A Como e provincia, così come in Ticino, sembra di assistere a una nuova esplosione di casi, con 888 contagi registrati il giorno di Natale che si collocano sui livelli dello scorso dicembre: ma, come osserva La Provincia di Como, il dato sui ricoveri e i casi gravi è nettamente inferiore. Confrontando i contagi delle ultime 24 ore con quelli del 1º dicembre 2020, ovvero l’ultima volta, prima degli ultimi giorni, in cui nel Comasco il bilancio era vicino ai 900 casi, emerge il netto divario fra la singola vittima del giorno di Natale 2021 con le 22 del 1º dicembre e le 11 del Natale dello scorso anno.

E veniamo alla situazione ospedaliera. Al Sant’Anna, fino a ieri pomeriggio si contavano 70 ricoverati, di cui 12 in rianimazione. Altri 12 pazienti si trovavano al Pronto soccorso dell’ospedale cittadino. E un tredicesimo era invece a Cantù. Il primo dicembre dello scorso anno, i letti occupati nei reparti ordinari erano 418, mentre 28 comaschi si trovavano in terapia intensiva.

Un altro dato rilevante è quello che riguarda la situazione ospedaliera: il 1° dicembre 2020 i ricoverati nei reparti ordinari erano 418, e 28 si trovavano in terapia intensiva: quest’anno, il conteggio aggiornato a ieri parla di 70 ricoverati al Sant’Anna, 12 al PS dell’ospedale cittadino e un tredicesimo a Cantù, con 12 persone in terapia intensiva.

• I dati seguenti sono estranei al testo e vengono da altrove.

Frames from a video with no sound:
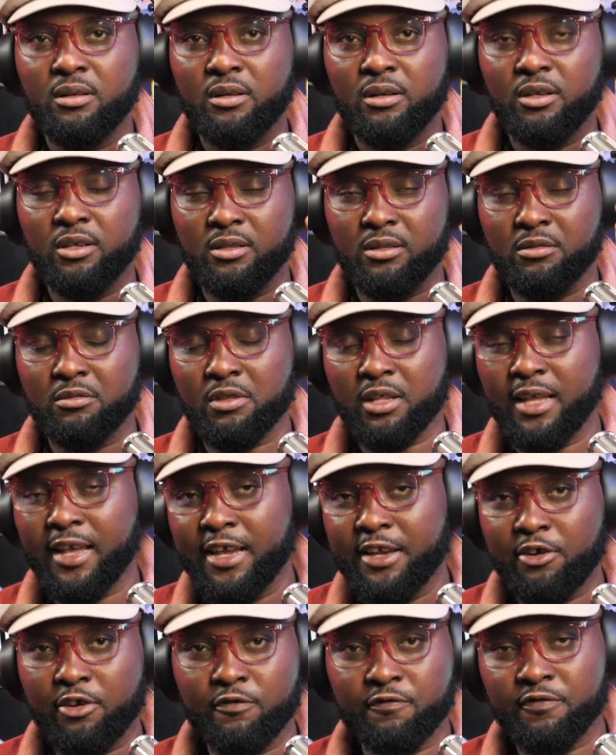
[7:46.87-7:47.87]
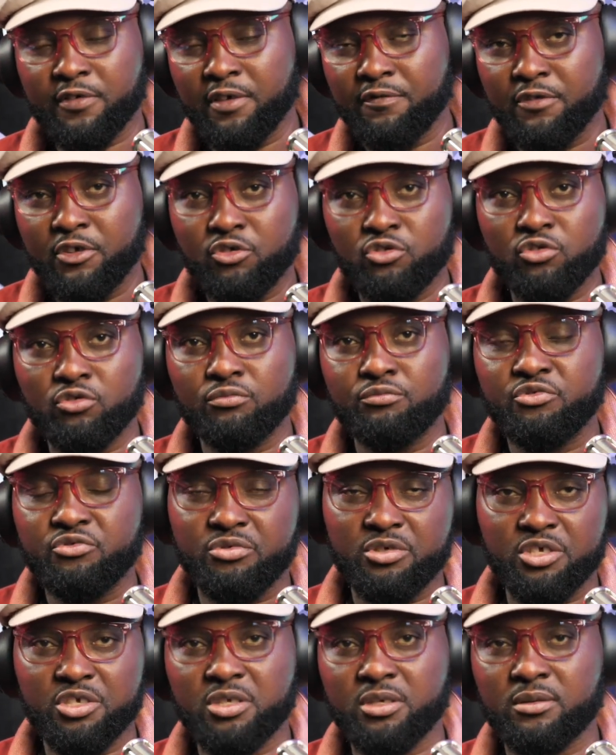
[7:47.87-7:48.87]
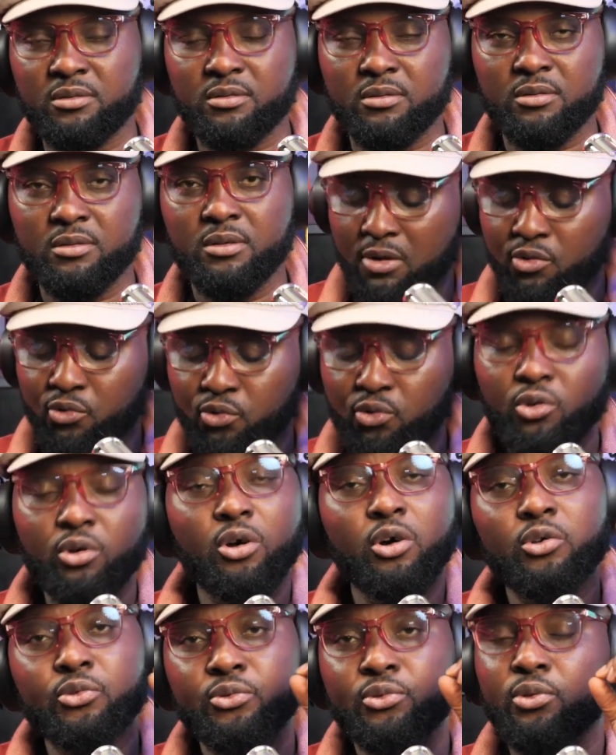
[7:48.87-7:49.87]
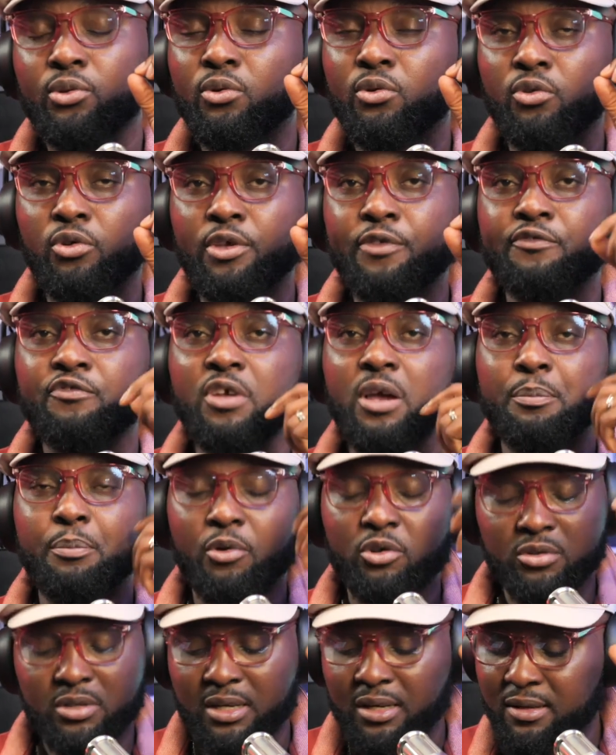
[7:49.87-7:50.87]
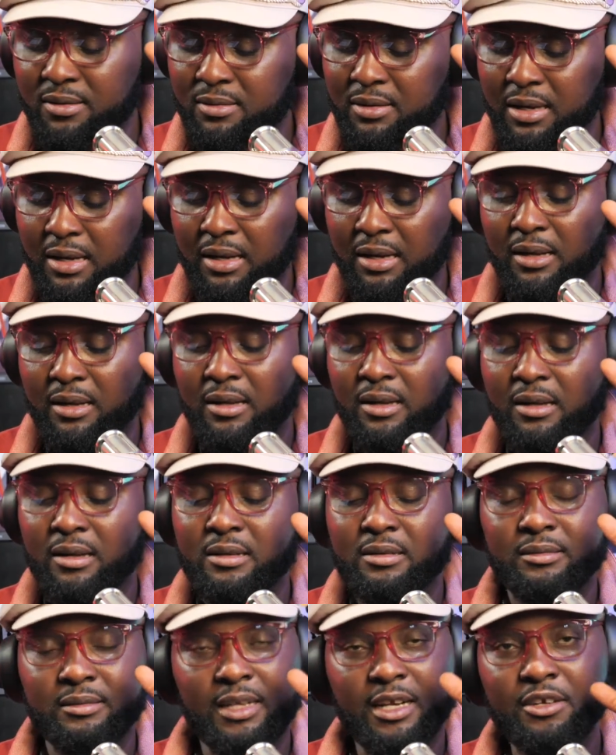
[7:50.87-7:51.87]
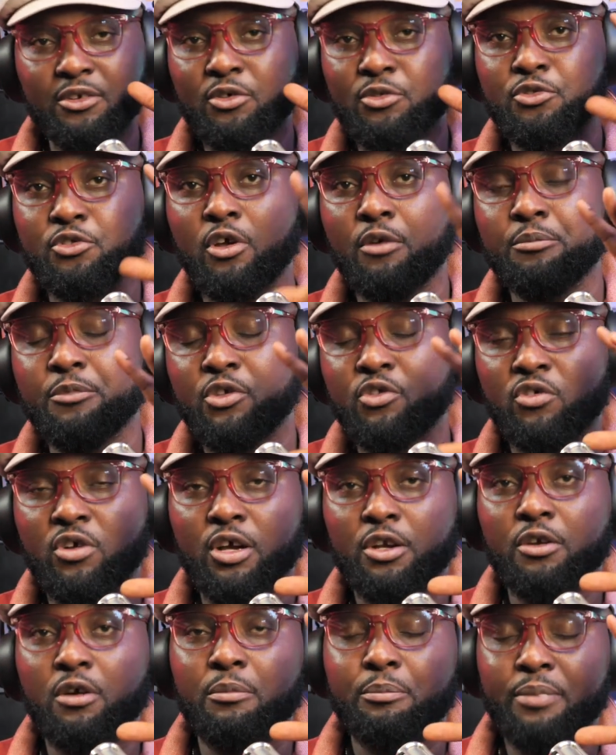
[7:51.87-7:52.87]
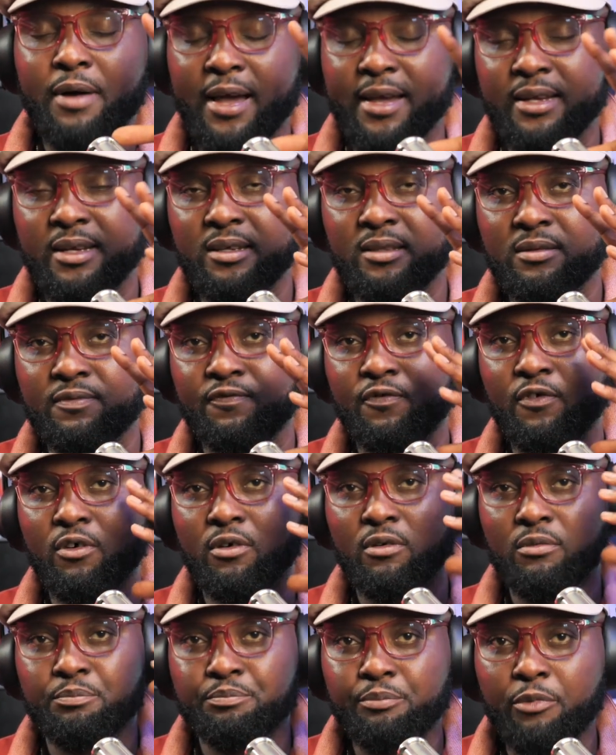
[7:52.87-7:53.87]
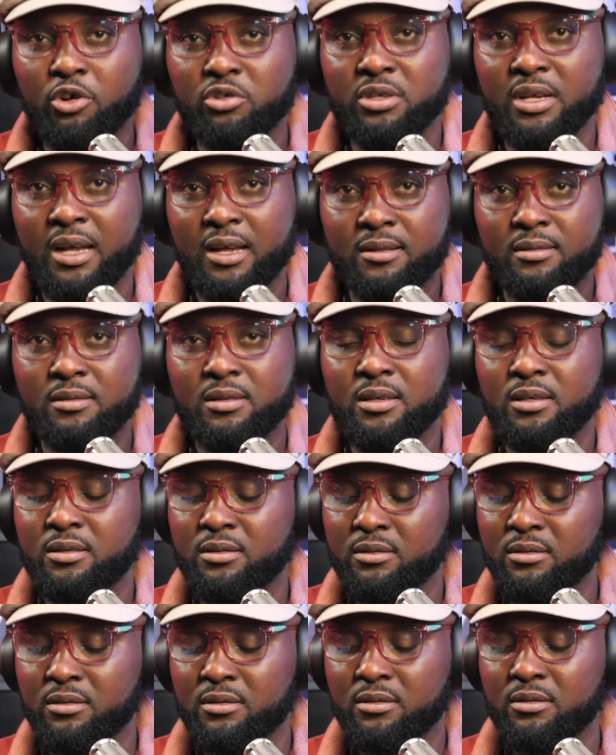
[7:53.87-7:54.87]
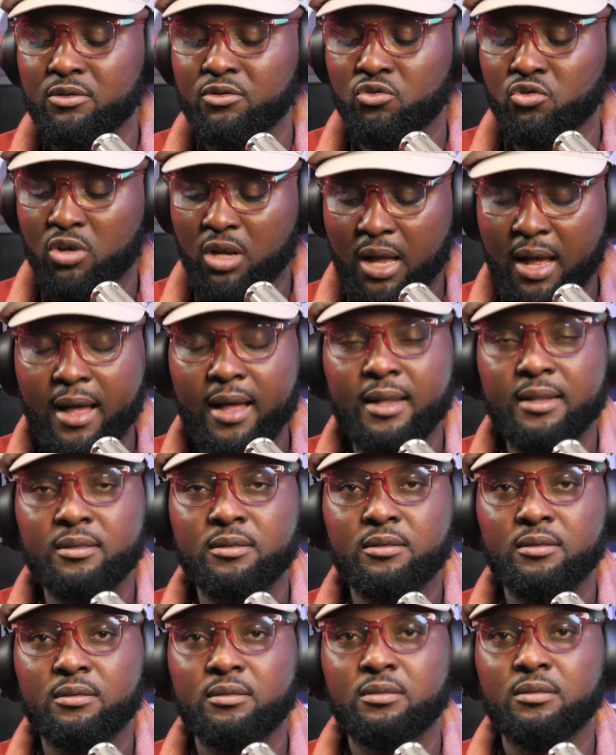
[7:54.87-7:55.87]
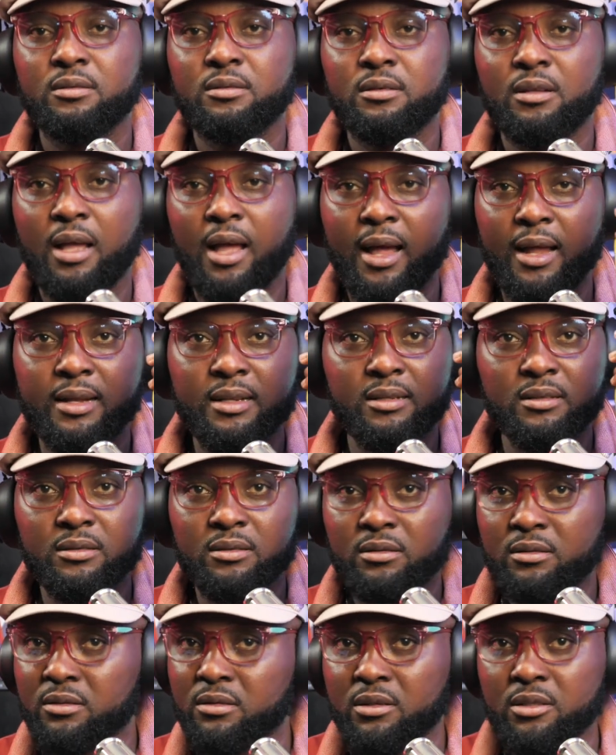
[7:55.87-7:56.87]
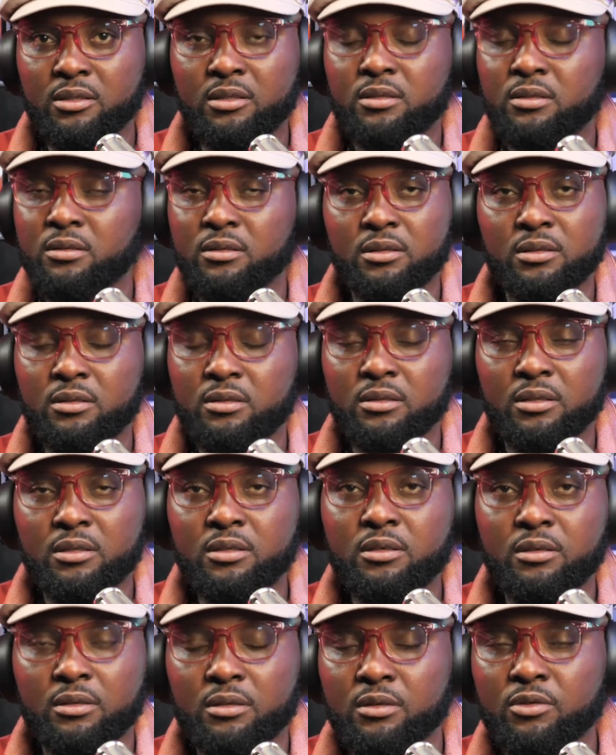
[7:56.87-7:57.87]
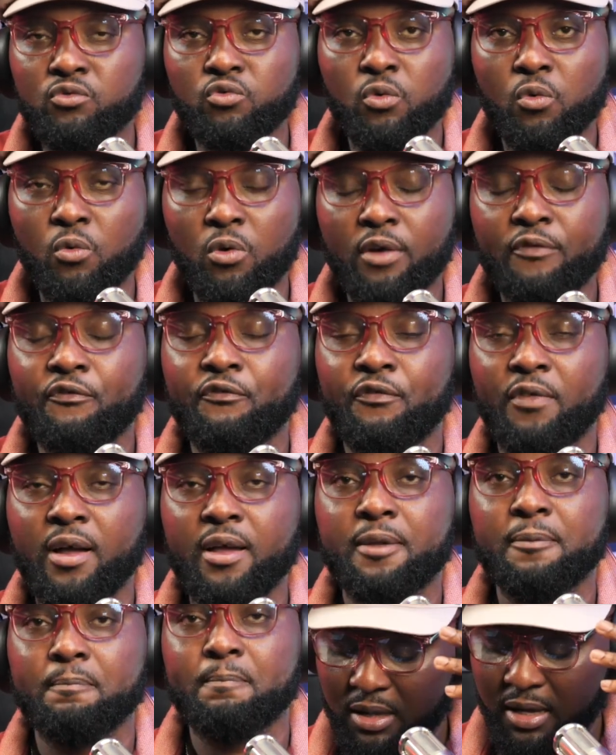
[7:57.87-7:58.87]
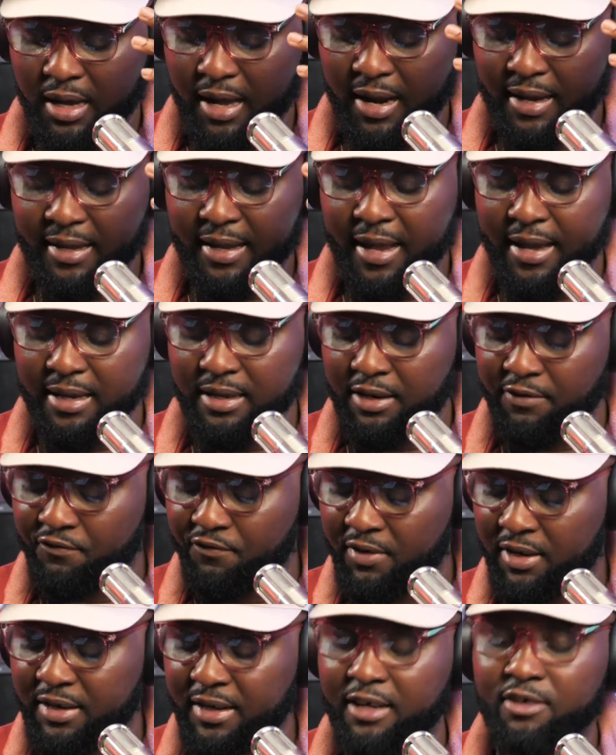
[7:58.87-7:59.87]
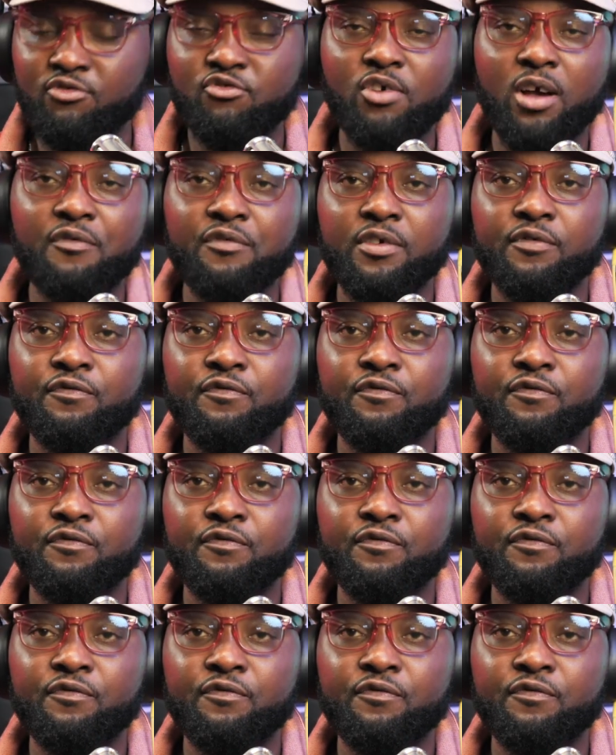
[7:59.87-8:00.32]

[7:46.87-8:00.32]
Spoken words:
It's kind of given to musicians. So also, if you're a podcaster, that does not mean you cannot buy this for podcasting. You can, and it will work fine. I like the fact that you have a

Il virologo Fabrizio Pregliasco, membro del Comitato tecnico-scientifico (Cts) della Lombardia e direttore sanitario dell’ospedale Galeazzi di Milano, mette in guardia sui contagi in fase di risalita, ma sottolinea anche come la situazione attuale indica «una buona tenuta della vaccinazione, con due dosi, rispetto alla malattia grave», con una riduzione del rischio di contagio «del 30-40%, a 150 giorni» dalla somministrazione del vaccino. A riprova di ciò, Pregliasco ricorda che «l’80% dei ricoverati non è vaccinato». E che, anche se in termini di cifre assolute i ricoverati vaccinati sono un numero maggiore, a livello statistico dieci ricoverati sono una cifra diversa se rapporta a 50 milioni di persone, ovvero i vaccinati, o a 4 milioni, ovvero i non vaccinati.